Exercise:
Among the entries below, only the lines from the one with "Video frames at" through the one with "Word for word: but" are to be retyped, exactly and without pictures.

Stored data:

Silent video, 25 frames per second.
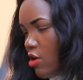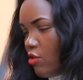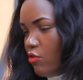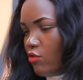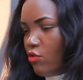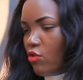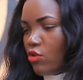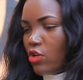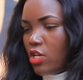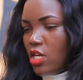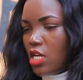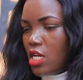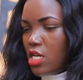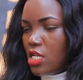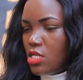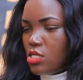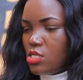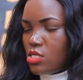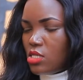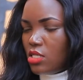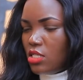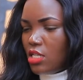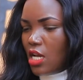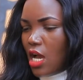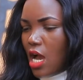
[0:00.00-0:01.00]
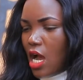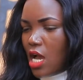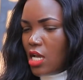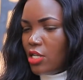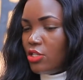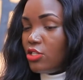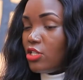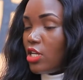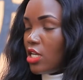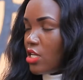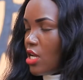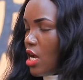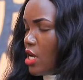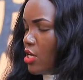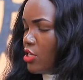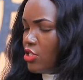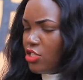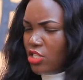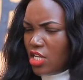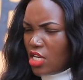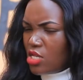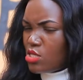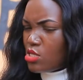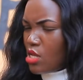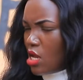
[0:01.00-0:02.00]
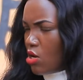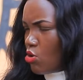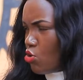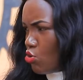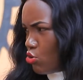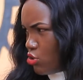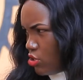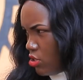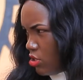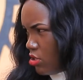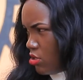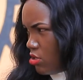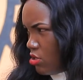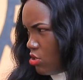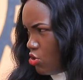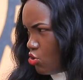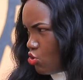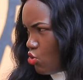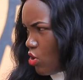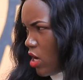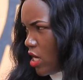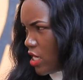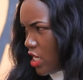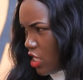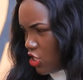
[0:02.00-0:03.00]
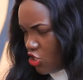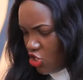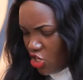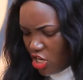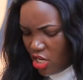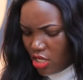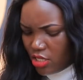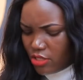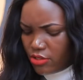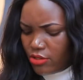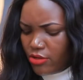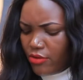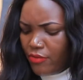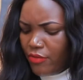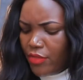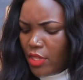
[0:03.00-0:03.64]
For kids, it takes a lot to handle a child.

* * *

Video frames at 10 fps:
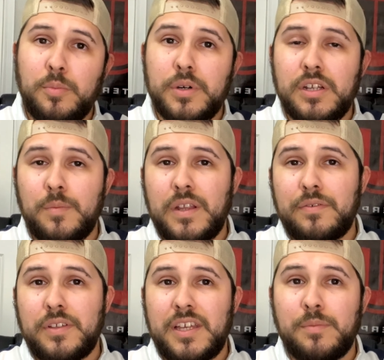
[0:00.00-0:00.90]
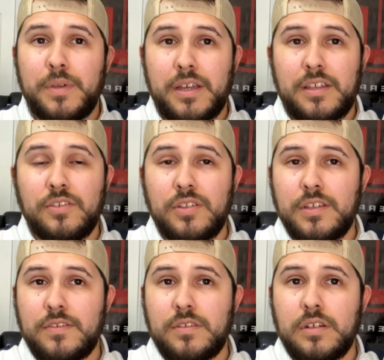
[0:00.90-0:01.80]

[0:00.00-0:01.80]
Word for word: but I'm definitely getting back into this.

Your solution:
Video frames at 10 fps:
[0:00.00-0:00.90]
[0:00.90-0:01.80]

[0:00.00-0:01.80]
Word for word: but I'm definitely getting back into this.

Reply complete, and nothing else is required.